• **Data shown**:

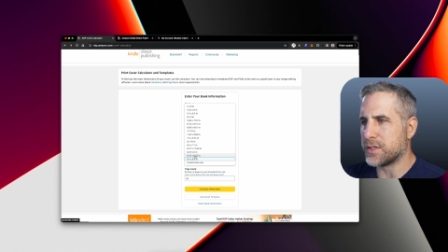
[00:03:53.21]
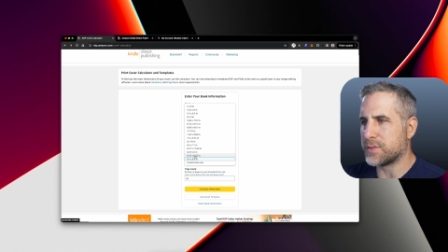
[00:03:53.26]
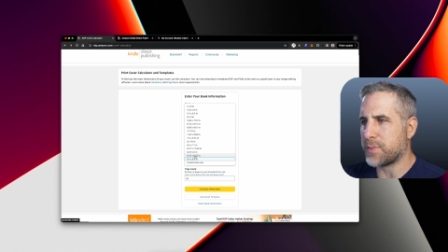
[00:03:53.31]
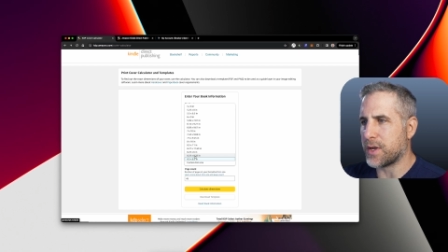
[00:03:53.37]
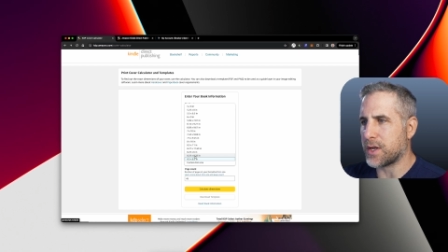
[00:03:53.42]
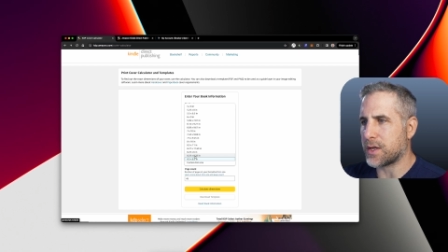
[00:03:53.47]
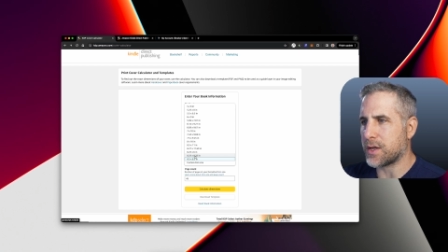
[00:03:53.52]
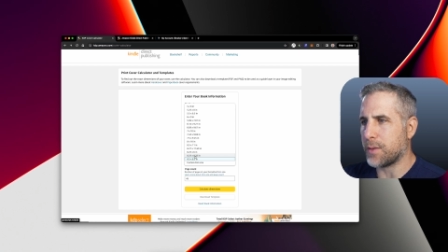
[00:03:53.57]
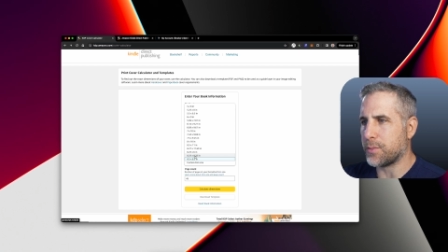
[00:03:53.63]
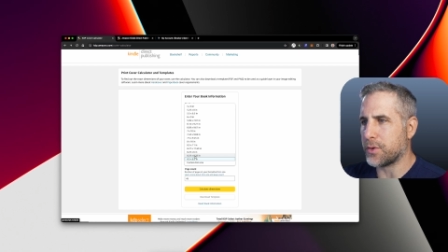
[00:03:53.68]
It's
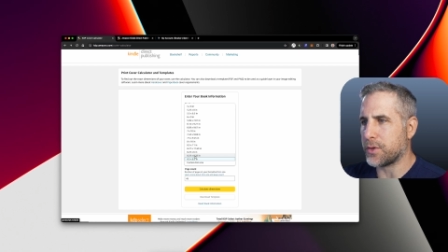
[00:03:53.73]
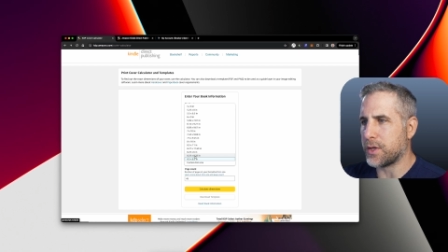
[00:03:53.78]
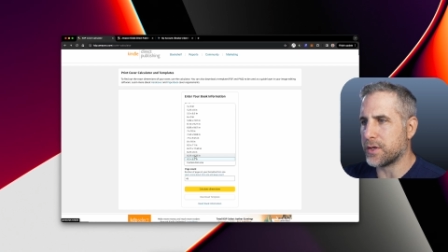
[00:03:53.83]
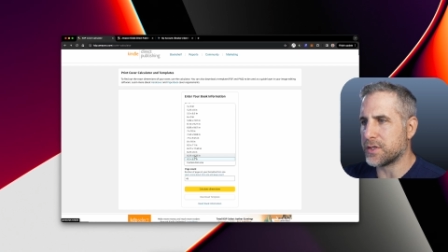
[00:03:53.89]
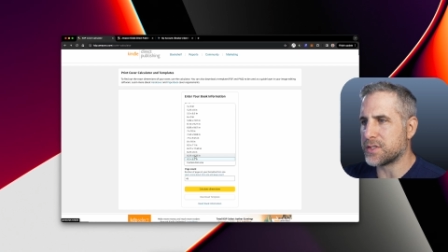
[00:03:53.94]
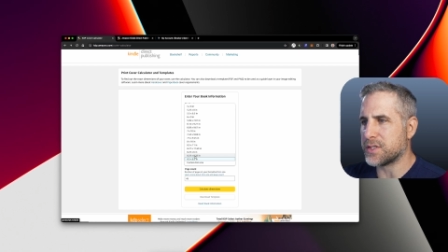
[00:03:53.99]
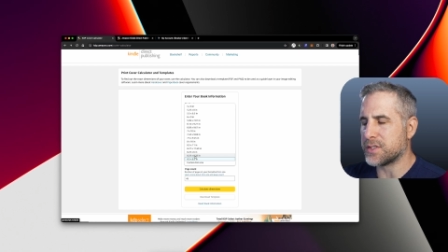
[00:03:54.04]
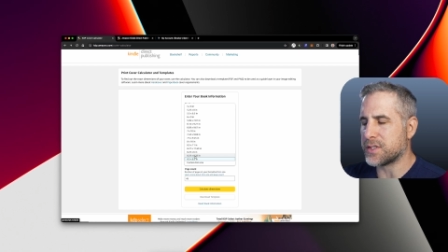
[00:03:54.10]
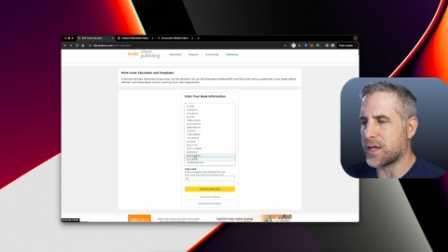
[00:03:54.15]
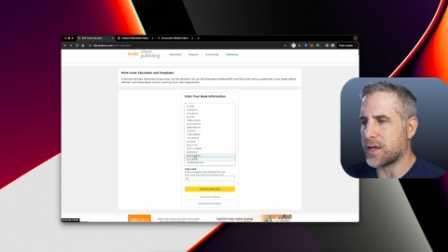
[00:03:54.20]
been a couple
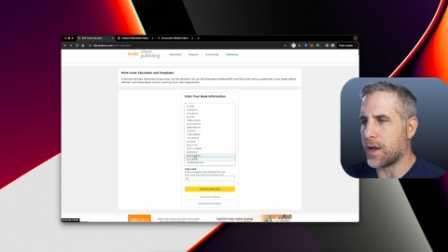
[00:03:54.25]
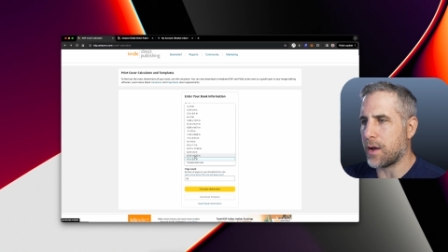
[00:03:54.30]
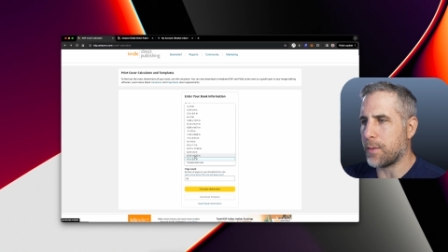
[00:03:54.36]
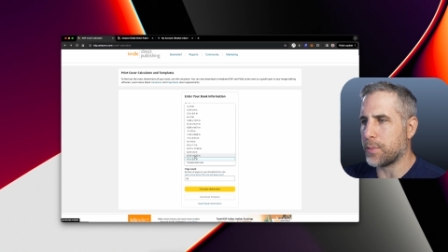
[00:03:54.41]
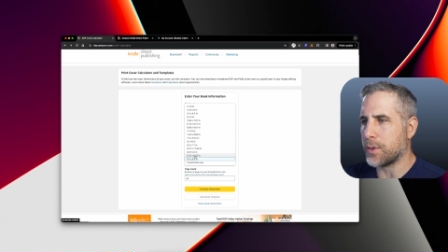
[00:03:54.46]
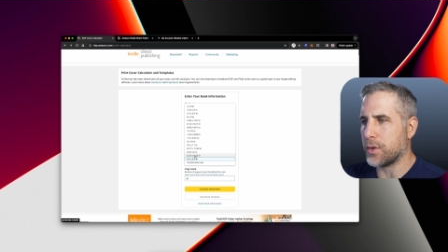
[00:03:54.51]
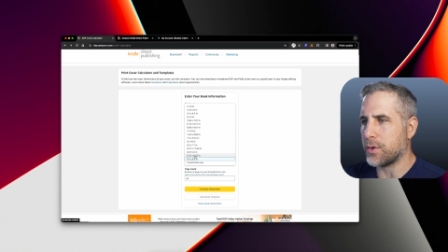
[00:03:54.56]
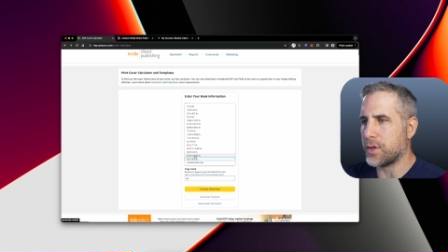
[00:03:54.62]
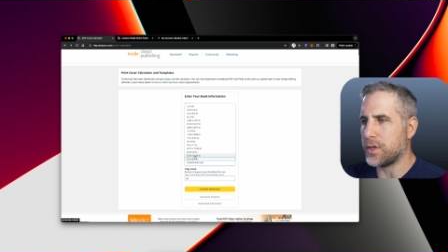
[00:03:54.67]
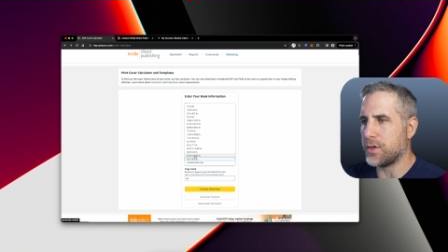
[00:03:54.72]
years since I
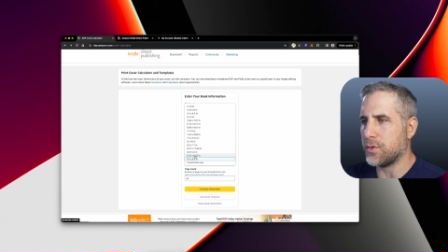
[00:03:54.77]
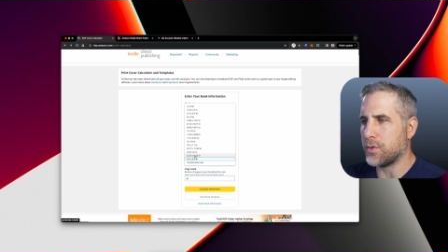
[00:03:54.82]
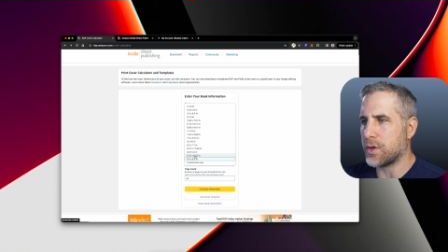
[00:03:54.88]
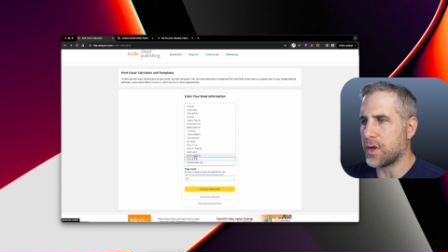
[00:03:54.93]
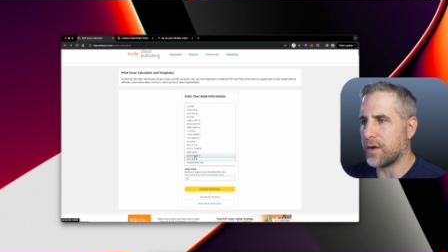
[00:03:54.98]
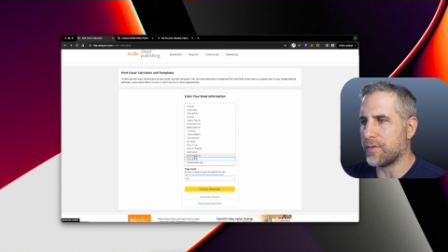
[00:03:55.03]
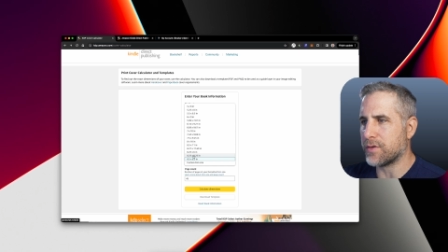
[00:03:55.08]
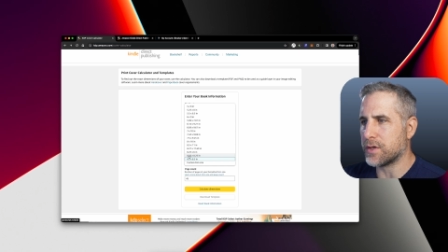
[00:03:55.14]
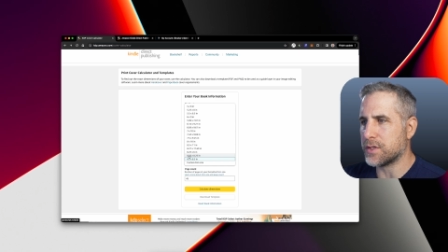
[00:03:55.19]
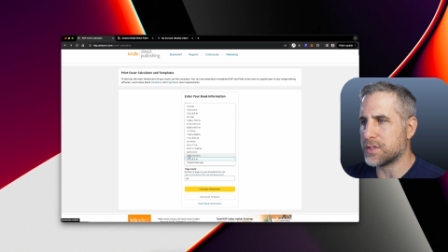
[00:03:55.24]
uploaded new
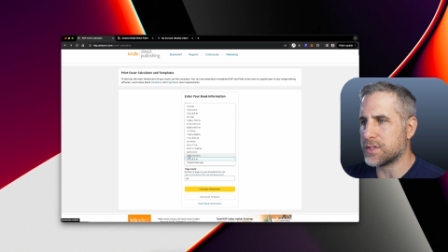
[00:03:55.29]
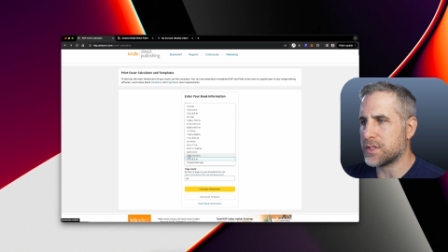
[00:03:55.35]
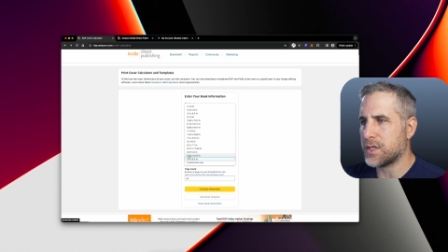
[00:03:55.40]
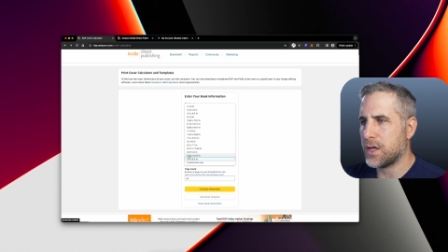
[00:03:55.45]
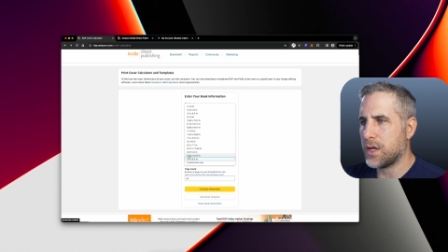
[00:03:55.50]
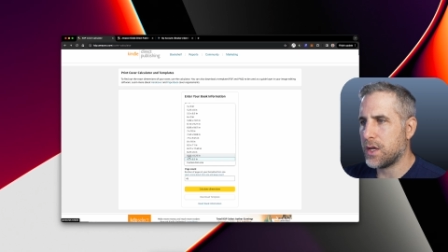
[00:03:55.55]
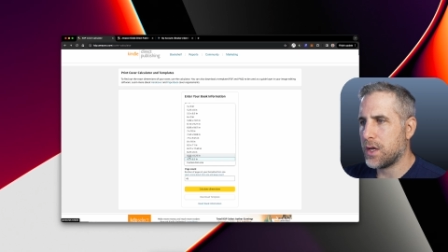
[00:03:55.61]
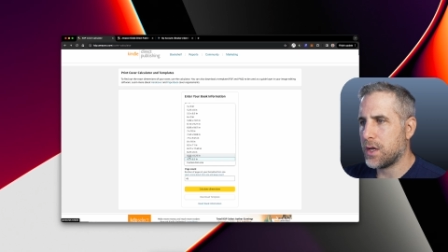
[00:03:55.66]
covers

• **Your objective**:
The result should be a verbatim copy of the data, free of pictures.

• **Written answer**:
[00:03:53.21]
[00:03:53.26]
[00:03:53.31]
[00:03:53.37]
[00:03:53.42]
[00:03:53.47]
[00:03:53.52]
[00:03:53.57]
[00:03:53.63]
[00:03:53.68]
It's
[00:03:53.73]
[00:03:53.78]
[00:03:53.83]
[00:03:53.89]
[00:03:53.94]
[00:03:53.99]
[00:03:54.04]
[00:03:54.10]
[00:03:54.15]
[00:03:54.20]
been a couple
[00:03:54.25]
[00:03:54.30]
[00:03:54.36]
[00:03:54.41]
[00:03:54.46]
[00:03:54.51]
[00:03:54.56]
[00:03:54.62]
[00:03:54.67]
[00:03:54.72]
years since I
[00:03:54.77]
[00:03:54.82]
[00:03:54.88]
[00:03:54.93]
[00:03:54.98]
[00:03:55.03]
[00:03:55.08]
[00:03:55.14]
[00:03:55.19]
[00:03:55.24]
uploaded new
[00:03:55.29]
[00:03:55.35]
[00:03:55.40]
[00:03:55.45]
[00:03:55.50]
[00:03:55.55]
[00:03:55.61]
[00:03:55.66]
covers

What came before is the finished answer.